# WHAT YOU WILL DO
With the images removed, repeat the data below exactly.

___ DATA EXCERPTS ___

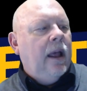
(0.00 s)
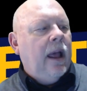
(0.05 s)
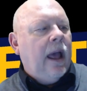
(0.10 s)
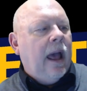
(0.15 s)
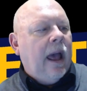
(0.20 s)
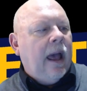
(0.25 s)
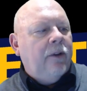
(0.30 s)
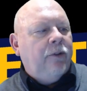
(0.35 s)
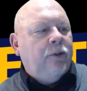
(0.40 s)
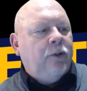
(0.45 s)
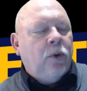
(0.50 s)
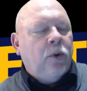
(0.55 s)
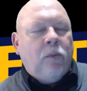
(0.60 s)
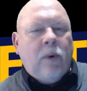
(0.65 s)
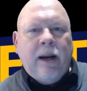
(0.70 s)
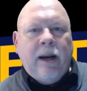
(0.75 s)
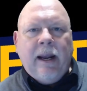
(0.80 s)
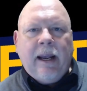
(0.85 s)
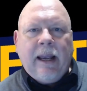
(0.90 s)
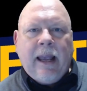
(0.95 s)
as to
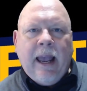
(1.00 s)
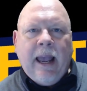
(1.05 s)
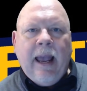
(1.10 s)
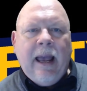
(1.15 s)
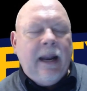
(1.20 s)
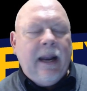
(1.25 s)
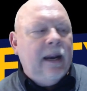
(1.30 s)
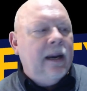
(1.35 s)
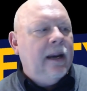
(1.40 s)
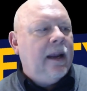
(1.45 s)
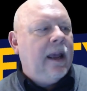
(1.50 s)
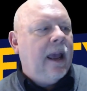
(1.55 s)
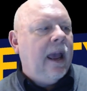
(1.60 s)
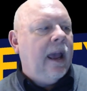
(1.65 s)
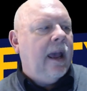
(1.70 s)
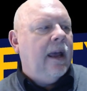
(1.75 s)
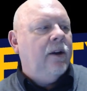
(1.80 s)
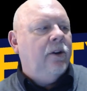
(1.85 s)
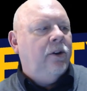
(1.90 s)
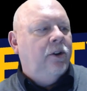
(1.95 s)
what it can and
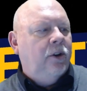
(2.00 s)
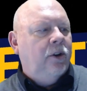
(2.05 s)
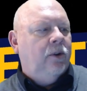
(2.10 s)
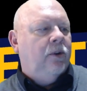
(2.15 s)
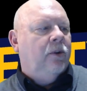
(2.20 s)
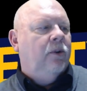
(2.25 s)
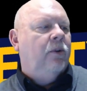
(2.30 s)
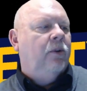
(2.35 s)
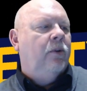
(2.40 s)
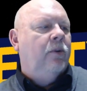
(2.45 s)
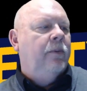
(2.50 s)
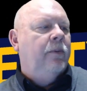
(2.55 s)
can't do.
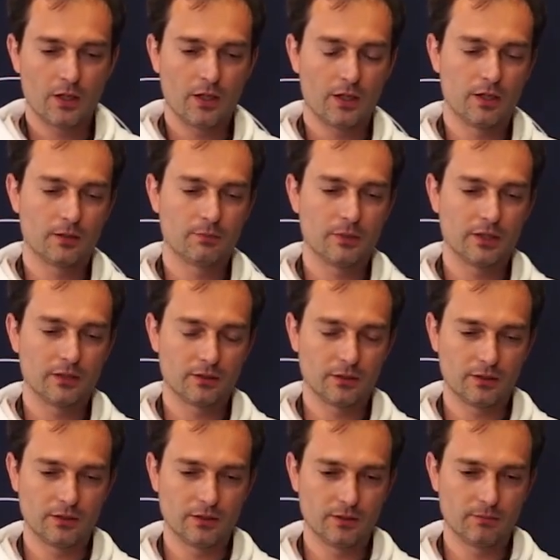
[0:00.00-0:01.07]
And but
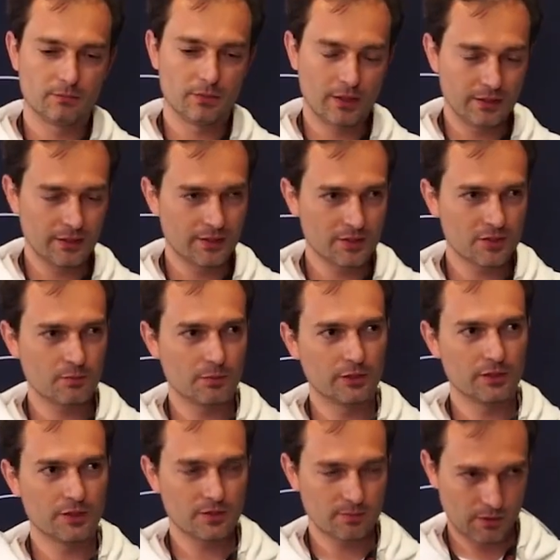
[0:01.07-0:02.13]
my
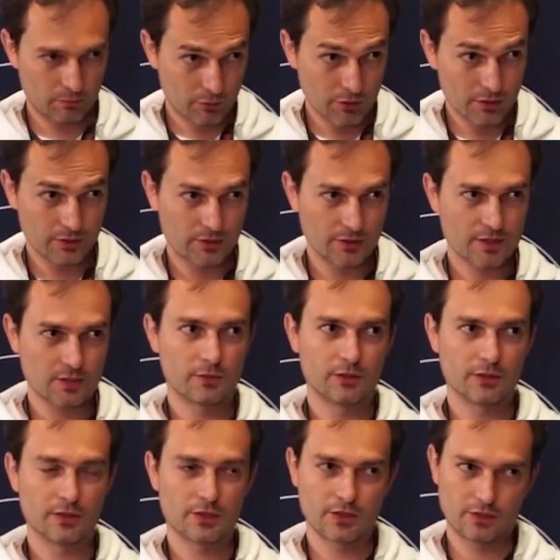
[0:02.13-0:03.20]
expertise, my personal
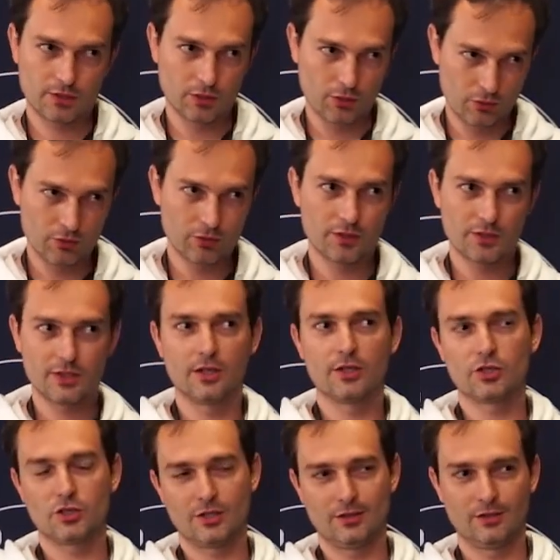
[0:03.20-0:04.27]
expertise, is only side
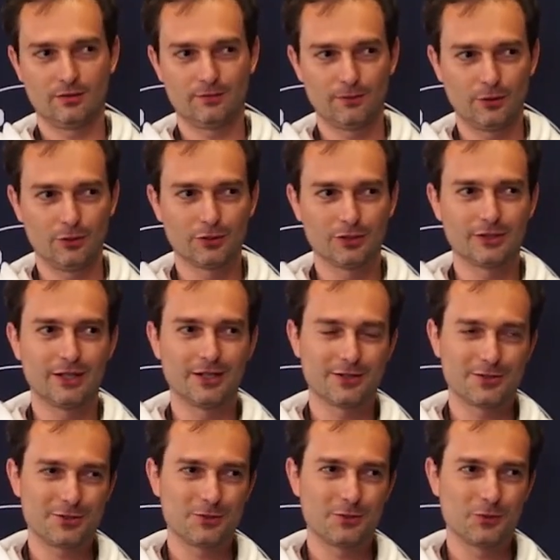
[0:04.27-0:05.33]
channel and fault
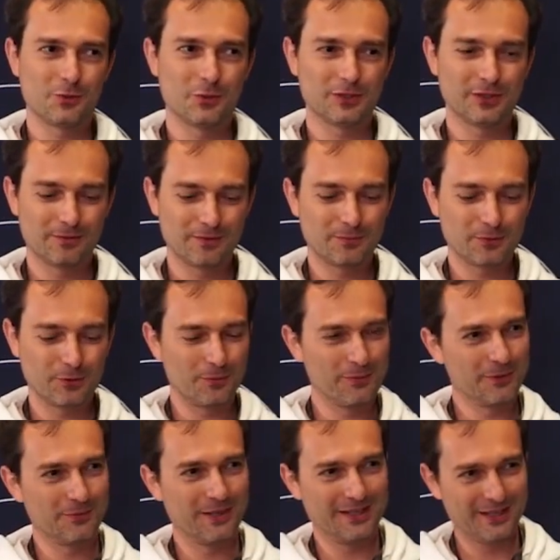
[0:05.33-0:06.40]
attacks. So whatever
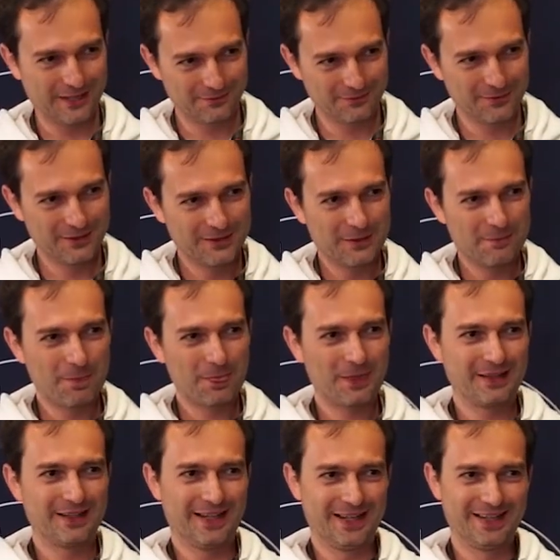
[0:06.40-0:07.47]
problem I have,
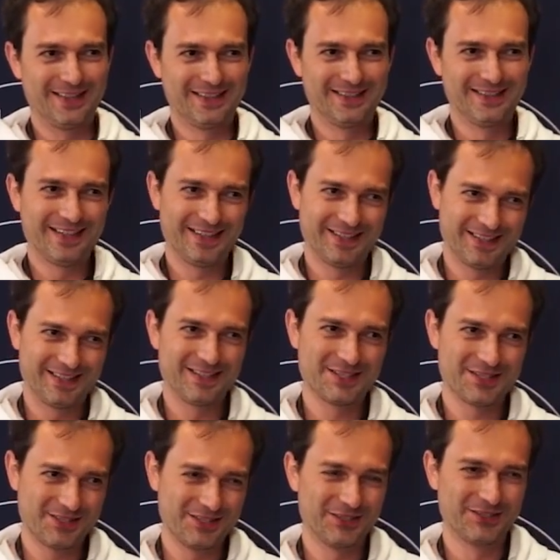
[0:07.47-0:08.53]
I
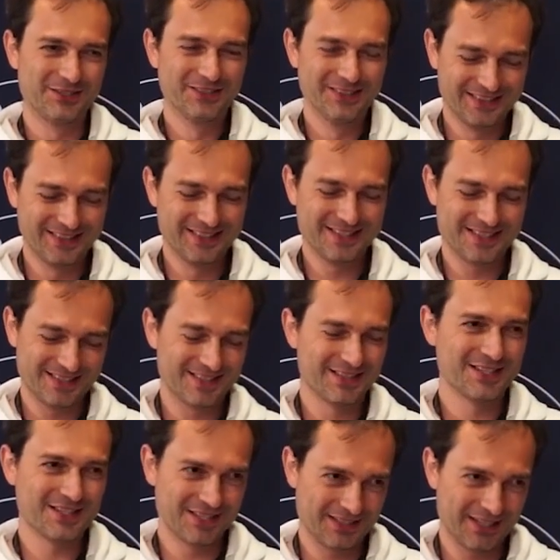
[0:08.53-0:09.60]
consider this
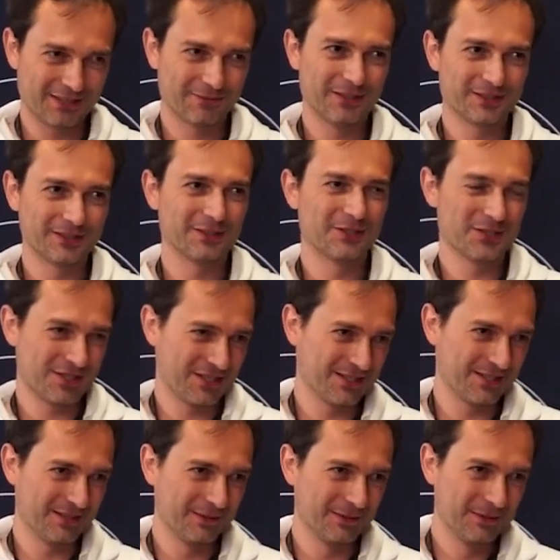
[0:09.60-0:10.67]
attack vectors as
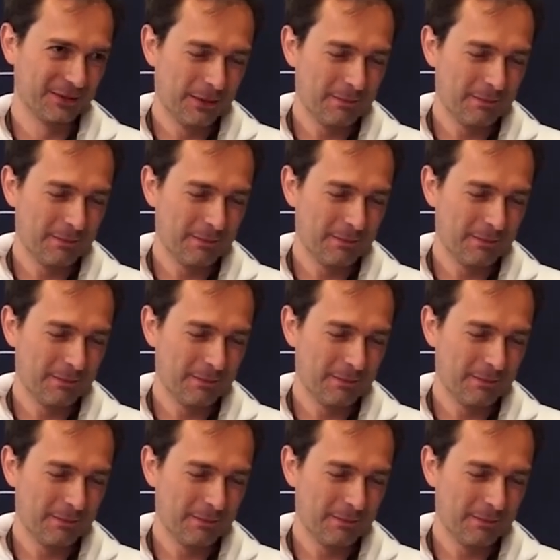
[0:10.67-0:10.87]
a,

___

# ANSWER SECTION
(0.00 s)
(0.05 s)
(0.10 s)
(0.15 s)
(0.20 s)
(0.25 s)
(0.30 s)
(0.35 s)
(0.40 s)
(0.45 s)
(0.50 s)
(0.55 s)
(0.60 s)
(0.65 s)
(0.70 s)
(0.75 s)
(0.80 s)
(0.85 s)
(0.90 s)
(0.95 s)
as to
(1.00 s)
(1.05 s)
(1.10 s)
(1.15 s)
(1.20 s)
(1.25 s)
(1.30 s)
(1.35 s)
(1.40 s)
(1.45 s)
(1.50 s)
(1.55 s)
(1.60 s)
(1.65 s)
(1.70 s)
(1.75 s)
(1.80 s)
(1.85 s)
(1.90 s)
(1.95 s)
what it can and
(2.00 s)
(2.05 s)
(2.10 s)
(2.15 s)
(2.20 s)
(2.25 s)
(2.30 s)
(2.35 s)
(2.40 s)
(2.45 s)
(2.50 s)
(2.55 s)
can't do.
[0:00.00-0:01.07]
And but
[0:01.07-0:02.13]
my
[0:02.13-0:03.20]
expertise, my personal
[0:03.20-0:04.27]
expertise, is only side
[0:04.27-0:05.33]
channel and fault
[0:05.33-0:06.40]
attacks. So whatever
[0:06.40-0:07.47]
problem I have,
[0:07.47-0:08.53]
I
[0:08.53-0:09.60]
consider this
[0:09.60-0:10.67]
attack vectors as
[0:10.67-0:10.87]
a,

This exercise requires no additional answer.